Normopathe

 

On s'inquiète parfois pour rien... alors qu'au contraire ce qui devrait nous inquiéter nous laisse indifférents ! Il faut donc se tenir au courant des dernières nouveautés afin de repérer le plus vite possible ce qui nous menace vraiment. Le danger, aujourd'hui, nous vient des psychiatres, toujours prêts à débusquer les moindres troubles psychiques et qui viennent de mettre sur le marché - car c'est bien le mot qui convient - une nouvelle maladie : la normopathie. Pour faire simple, est « normopathe » toute personne qui se croit en bonne santé psychique et prétend n'avoir de problèmes ni avec ses parents ni avec ses enfants : un sujet étrange sans ego surdimensionné ni complexe d'infériorité, quelqu'un dont la vie affective et sexuelle est à peu près équilibrée... Pire encore : est normopathe quiconque n'est jamais dépressif, n'est pas victime de troubles obsessionnels compulsifs et ne semble pas menacé par une quelconque névrose. Les normopathes sont - vous l'avez compris - les pires malades... parce qu'ils se croient normaux ! Ce sont des esprits forts devant la psychiatrie, campant dans un équilibre qui, à l'évidence, ne présage rien de bon. Trop parfaits pour être inoffensifs ! De vrais dangers publics cachés derrière un équilibre évidemment factice !

Les mauvais esprits feront remarquer que l'existence des normopathes est une aubaine pour les psychologues de toutes obédiences : plus personne, dorénavant, ne devrait échapper à leurs griffes et leurs salles d'attente vont devenir difficiles d'accès.

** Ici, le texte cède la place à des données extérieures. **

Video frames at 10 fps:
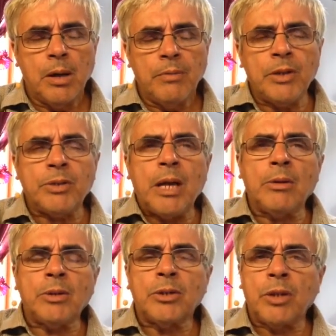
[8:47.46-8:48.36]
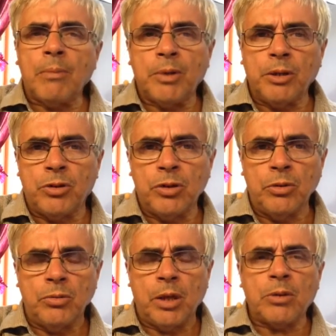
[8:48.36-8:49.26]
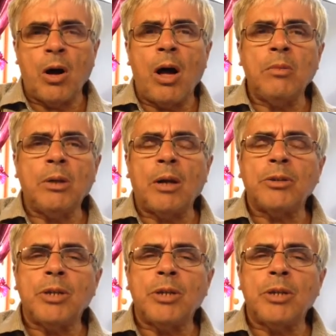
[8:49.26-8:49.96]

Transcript: This tells us something, too, that God will not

Pourtant, voilà une invention que je trouve bien rassurante : elle confirme qu'on peut avoir des problèmes sans être un malade psychiatrique définitivement étiqueté comme tel... Qu'on peut même passer par des moments de déprime sans se voir condamné à prendre des anxiolytiques, subir des électrochocs ou engager une psychanalyse ! Evidemment, cela ne doit pas nous faire oublier qu'il existe des souffrances psychiques qui, bien que moins facilement identifiables que les souffrances physiques, n'en restent pas moins terriblement éprouvantes et doivent être soignées avec toute l'intelligence et l'énergie possibles... Cela ne doit pas nous cacher la grande misère de la psychiatrie française qui, faute des moyens nécessaires, se contente parfois de camoufler les symptômes à coup de drogues de toutes sortes...

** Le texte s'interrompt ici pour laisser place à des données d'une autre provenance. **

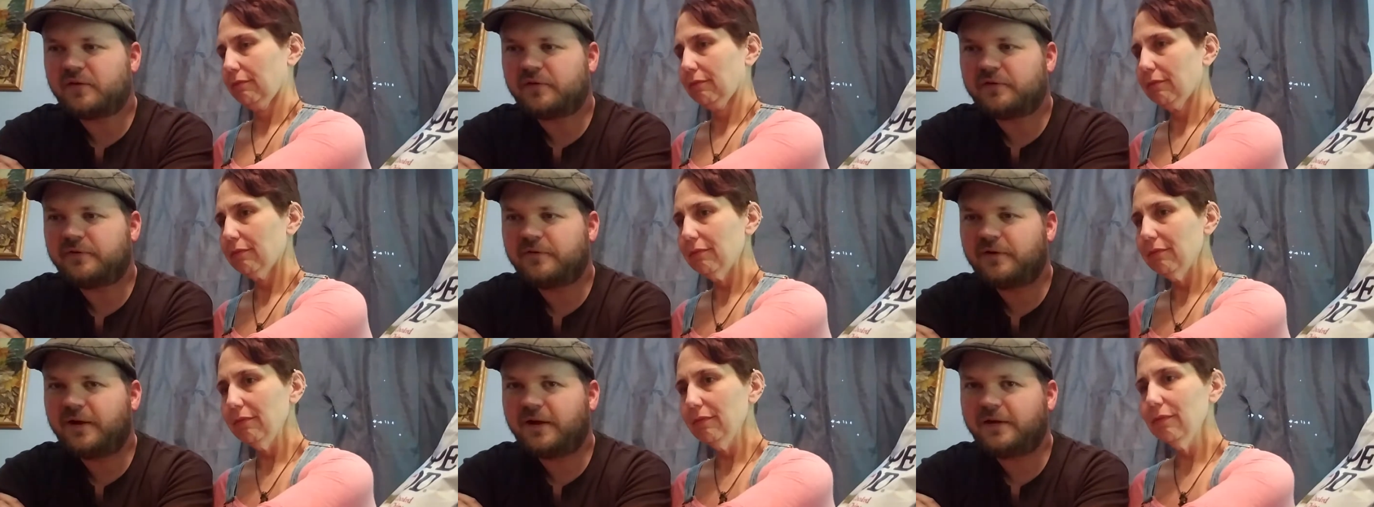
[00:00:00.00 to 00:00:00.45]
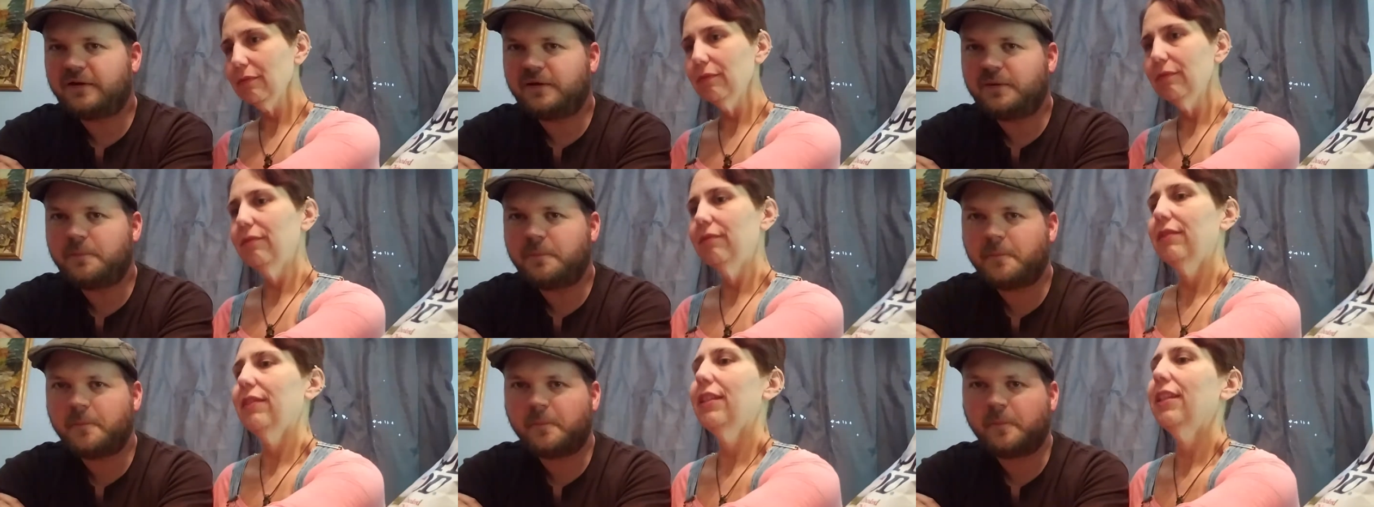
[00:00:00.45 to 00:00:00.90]

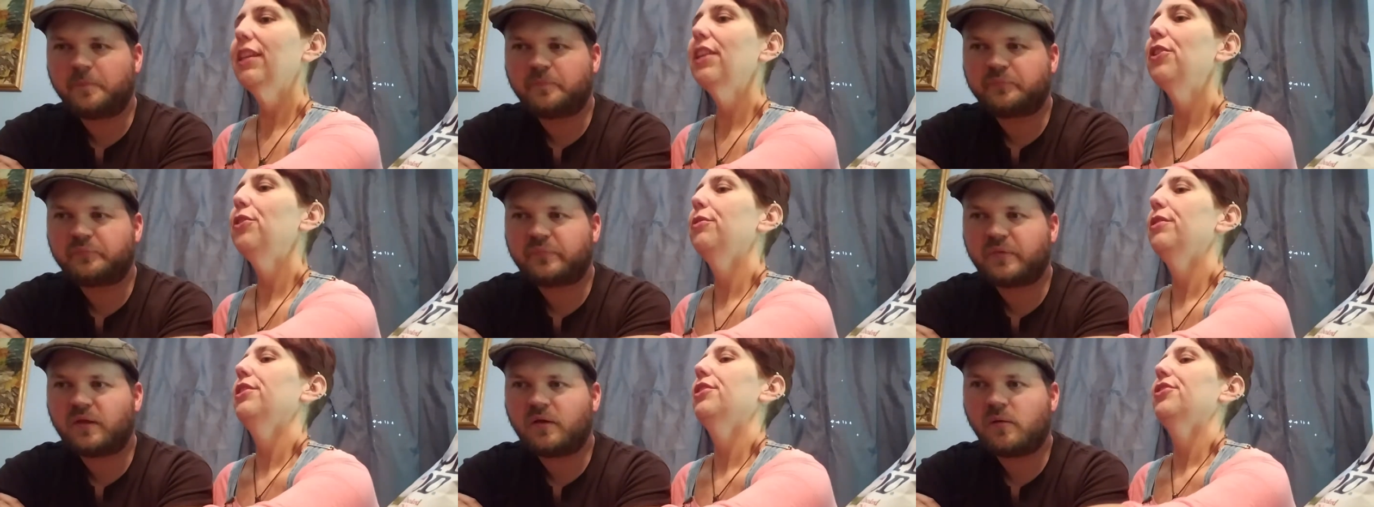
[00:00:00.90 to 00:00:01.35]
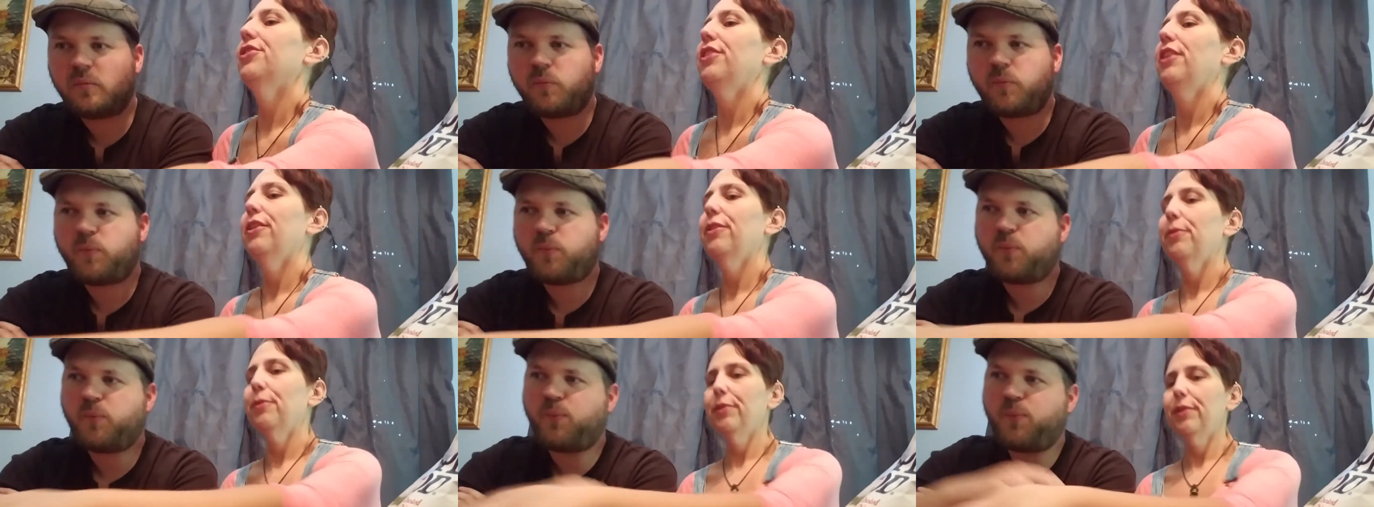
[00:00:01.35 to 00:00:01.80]
Speaker 1: Alrighty. Can you each
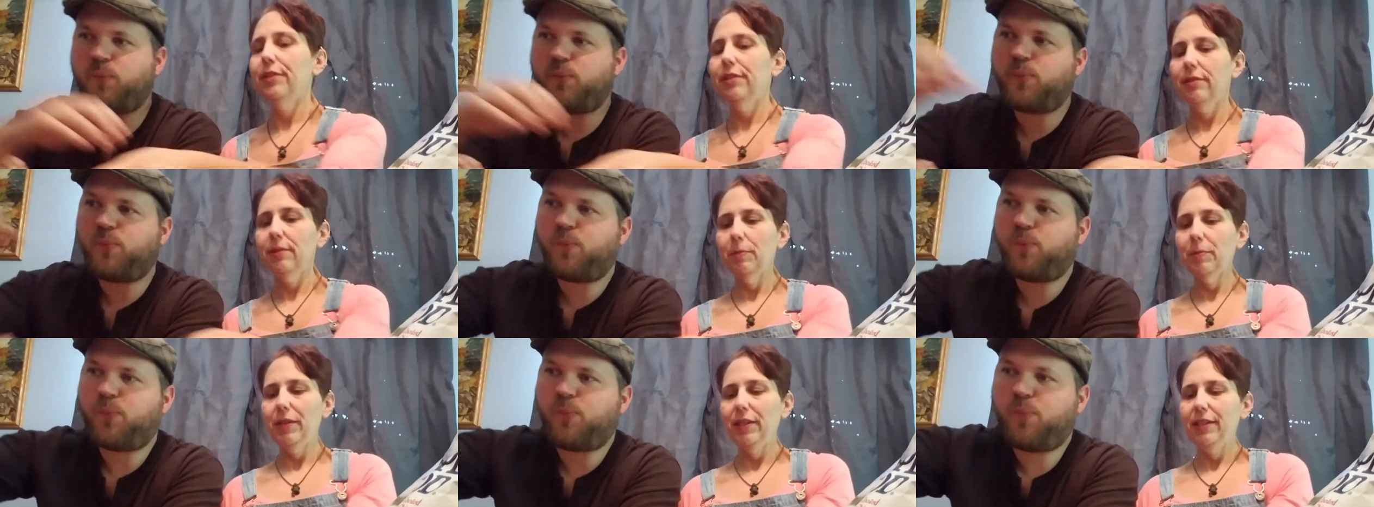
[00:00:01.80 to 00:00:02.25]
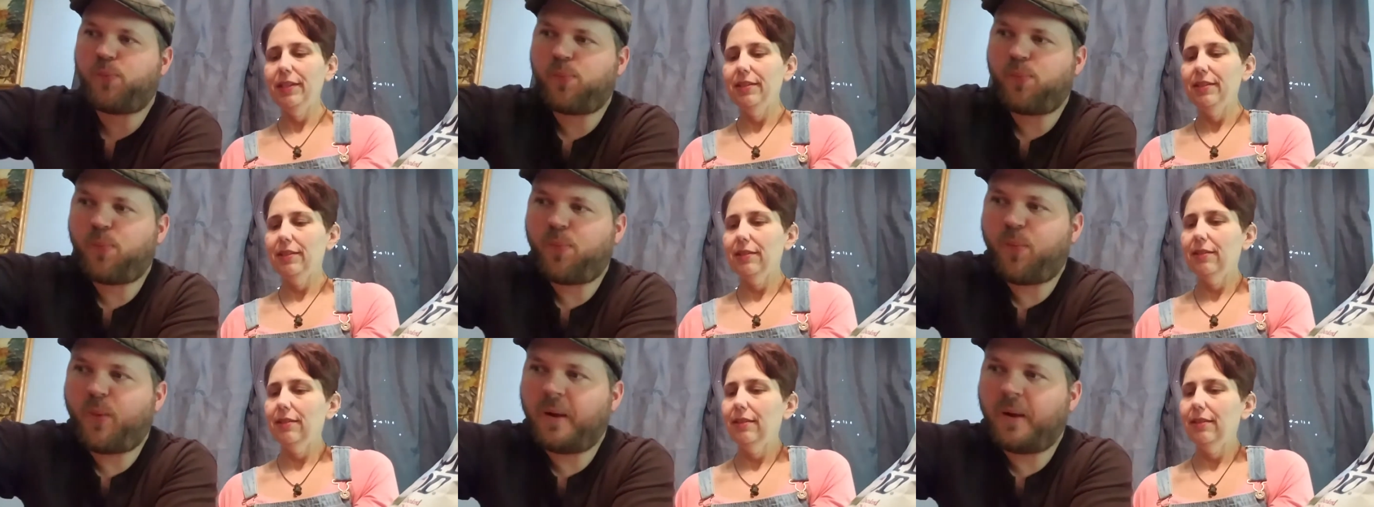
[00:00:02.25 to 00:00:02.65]
the other one, please?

Mais, pour beaucoup d'entre nous, la découverte de la normopathie est éminemment rassurante. Elle confirme ce dont nous nous doutions : un être humain n'est pas un robot ; c'est quelqu'un d'éminemment fragile qui, après des moments d'enthousiasme et d'exaltation, passe par des périodes de tristesse et de deuil. Et ce n'est pas parce qu'il nous arrive d'être déprimés que notre vie est compromise et notre avenir définitivement barré. Mieux encore : il nous faut apprendre, au plus froid de l'hiver, à goûter l'espérance du printemps. Car c'est, de toute évidence, pour ceux qui - comme moi - ne sont ni normopathes ni psychopathes, la meilleure thérapie.